Nuclear energy is at the bottom of this list, with a relative danger index of 0.0000001. Eating, or food poisoning, has an index of 0.00008. In the U.S., 25,000 people a year are still killed by food poisoning. None by nuclear energy.

Which is one reason, among forms of energy generation, nuclear, on a per trillion kilowatt-hour basis, is better than all other forms of energy. That’s a fact.

6. “When people are scared, facts don’t matter.”

Dr. Scott Tinker’s presentation laid out the world energy picture now and into the future (with the appropriate caveats about predictions, of course). (Find out more about his documentary “Switch”).

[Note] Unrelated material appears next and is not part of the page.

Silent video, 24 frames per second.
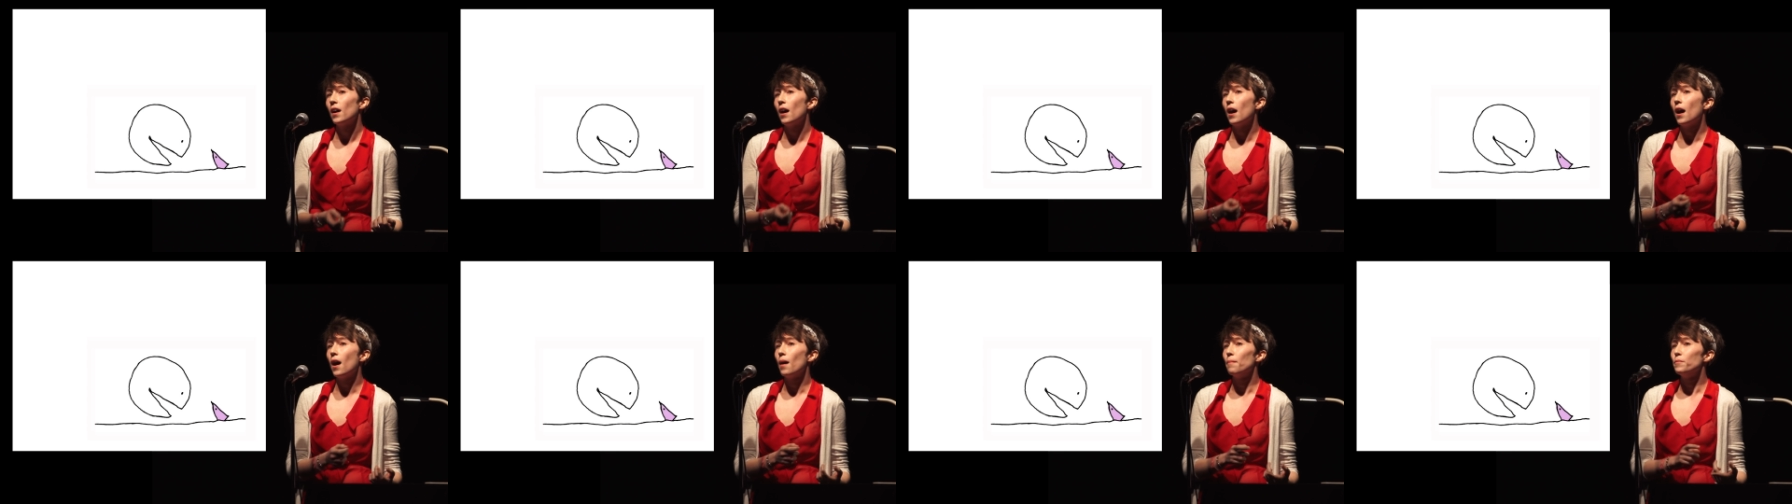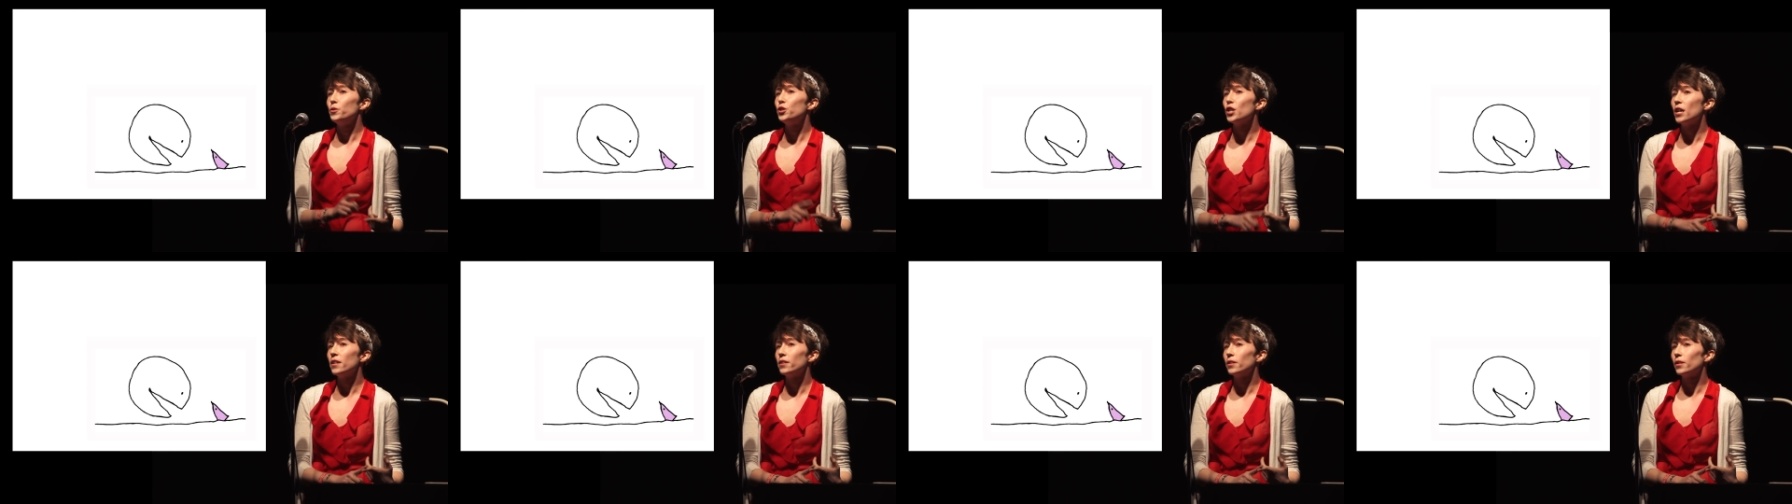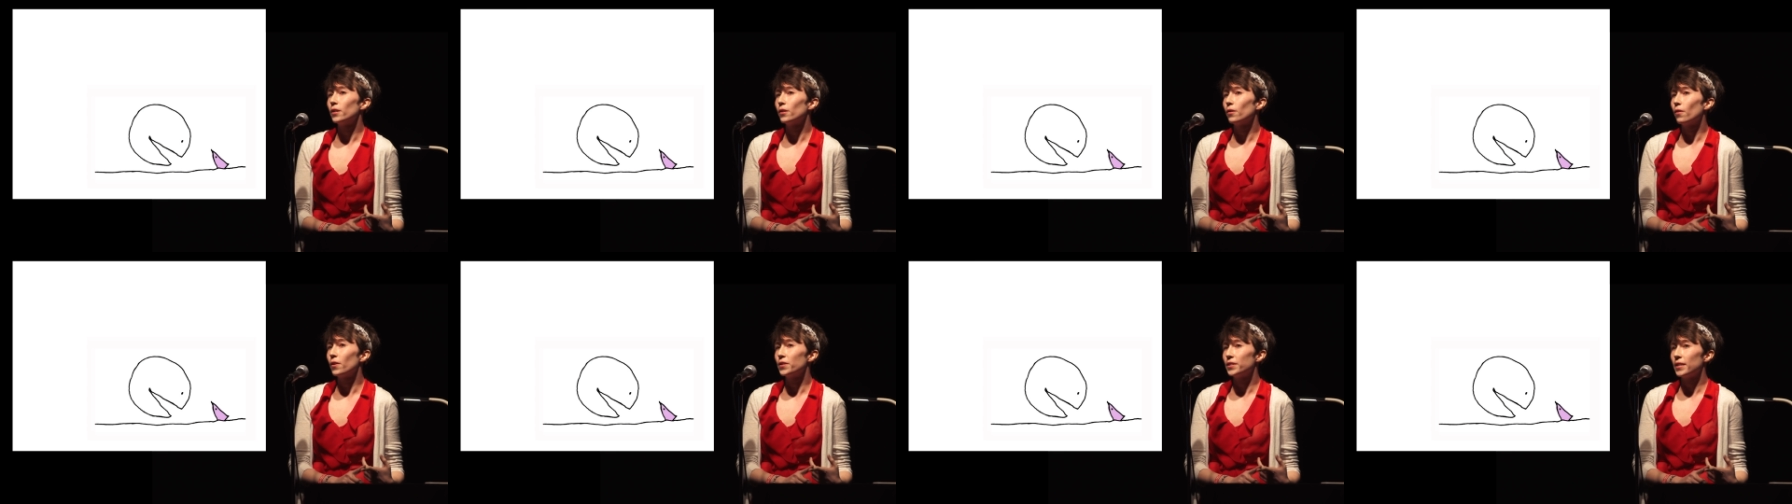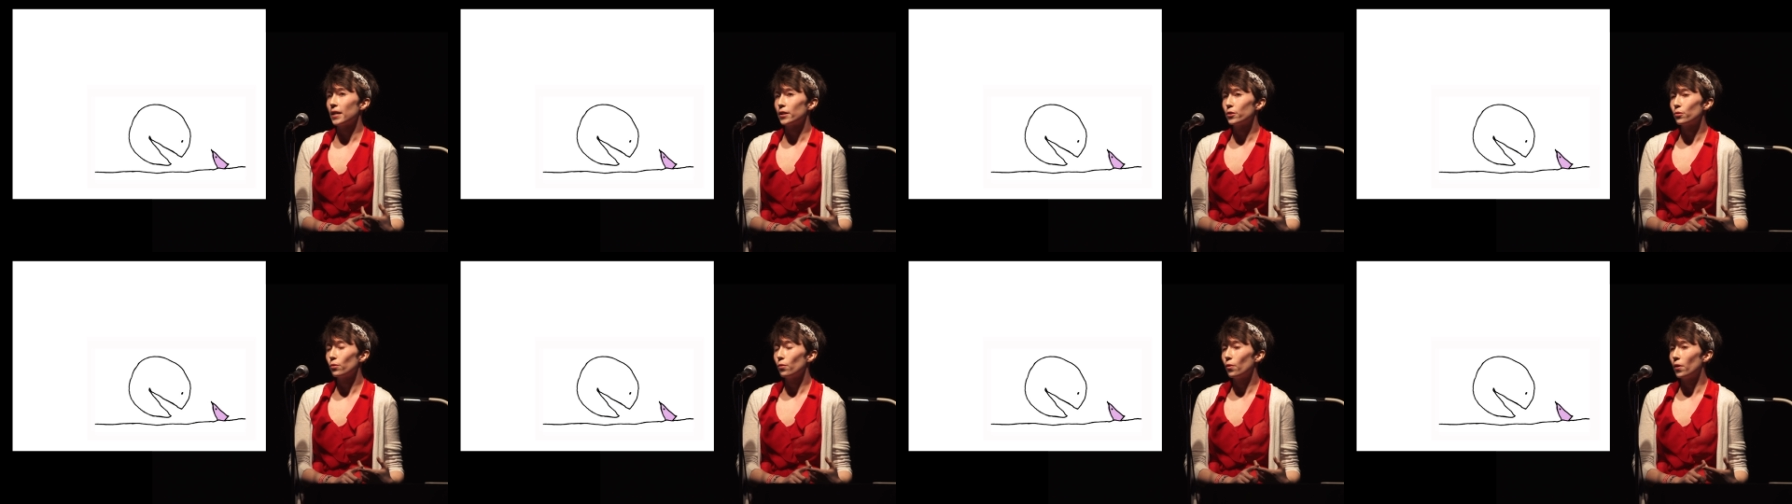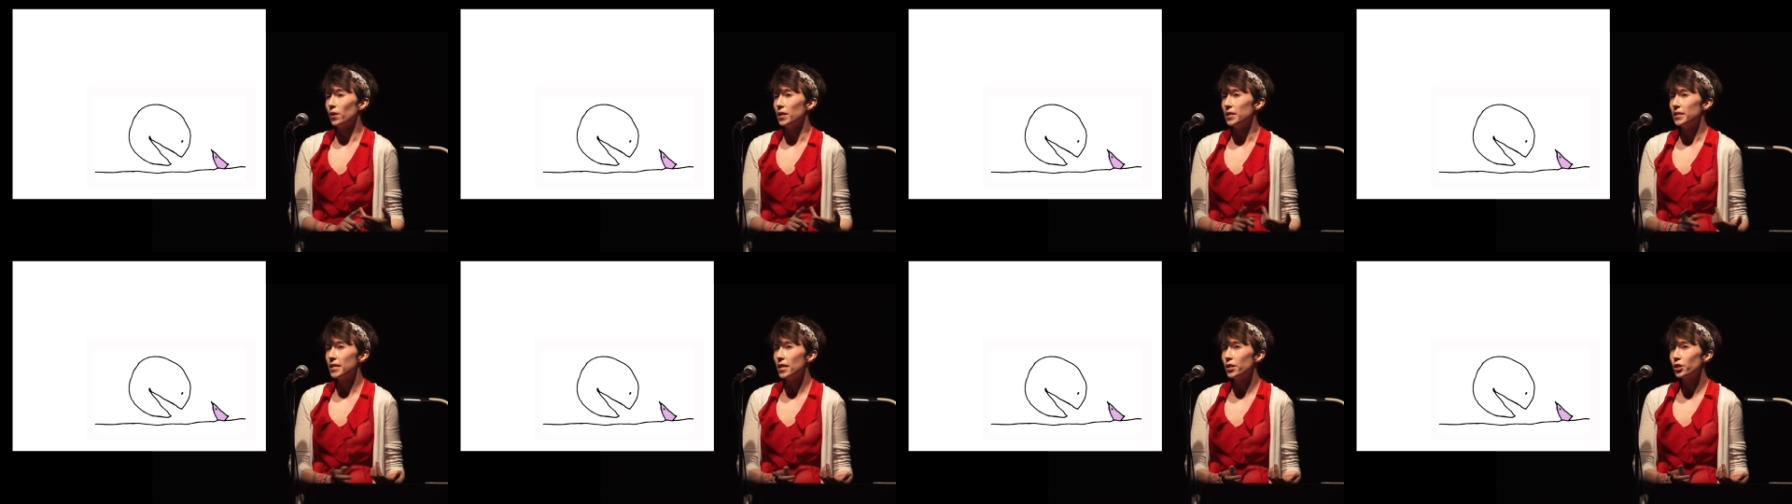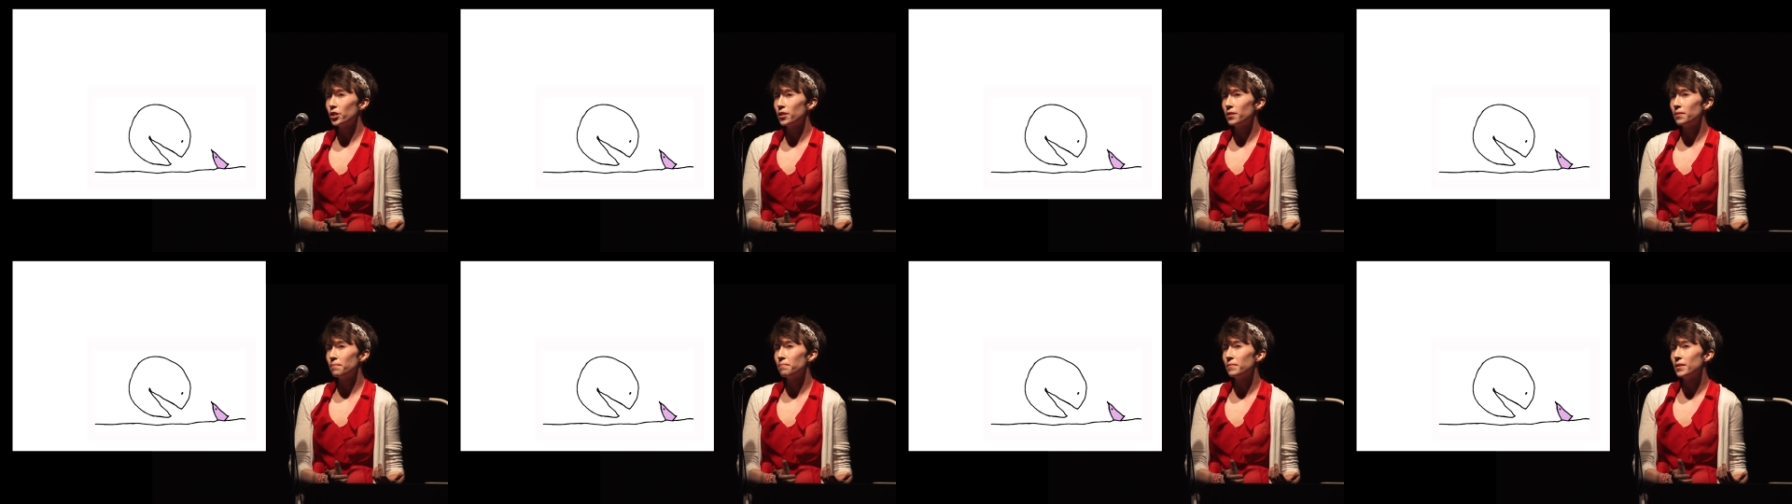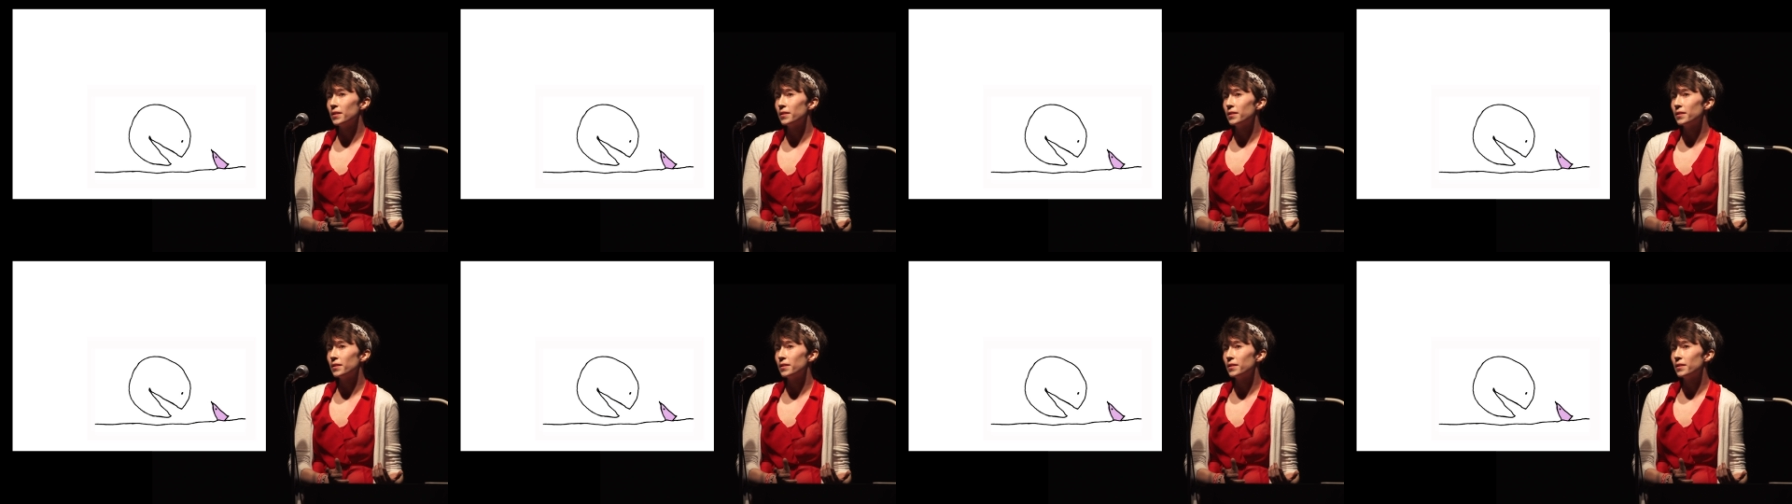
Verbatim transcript: um, gender or sexual orientation,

But while all signs pointed to nuclear energy as a necessary, vital part of our energy future, there was also the cautionary statement about the “big lift.” What is it? Public education and acceptance, or as Dr. Tinker put it, “the social right to operate” a nuclear power plant.

Take this exchange recently on social media. Nuclear Comment

With some people, no rational argument will work. Still, engagement is necessary because there are many others for whom it will work, we just haven’t reached them yet.

Going beyond facts is an ongoing and necessary discussion in the nuclear energy universe, because, as Jim Conca explained, during the Cold War we were very good at scaring people about nuclear weapons. Nuclear energy suffered (undeserved) collateral damage.

Just recognizing this communication deficiency is the first step to change, and there are many efforts underway, through blogs, through social media (the team at the Nuclear Energy Institute has been superb), to begin to show the human-side of nuclear energy and that while nuclear weapons are about taking lives, nuclear energy is about improving and saving lives.

Shellenberger

Michael Shellenberger of The Breakthrough Institute.

This is the point where Michael Shellenberger and The Breakthrough Institute have been invaluable in beginning to help people understand the true power of nuclear energy to save the environment. Yes, nuclear energy can save the environment!

How?

Shellenberger explained during his talk that nuclear energy uses the smallest amount of resources to produce the largest amount of energy with little environmental impact and leaves the smallest amount of waste. As the planet grows more energy intensive – and it will – nuclear needs to be front and center to lift millions and millions of people out of poverty. More energy means less poverty and more productive lives. Oh, and cleaner air if we get that energy from nuclear.

7. This is the right thing to do.

On so many levels, this is an endeavor that legions of people can embrace. The caliber of people joining the mission is impressive. For instance, NuScale has 17 PhD’s from Oregon State University working for them now. You don’t think they want to play a role in changing the world?

Jobs. Clean air energy. Reliable and affordable electricity. Abundant water through desalination. More renewables through firming. And the safest form of electricity generation made safer.

For those attending the NuEx conference, 2024 can’t come soon enough.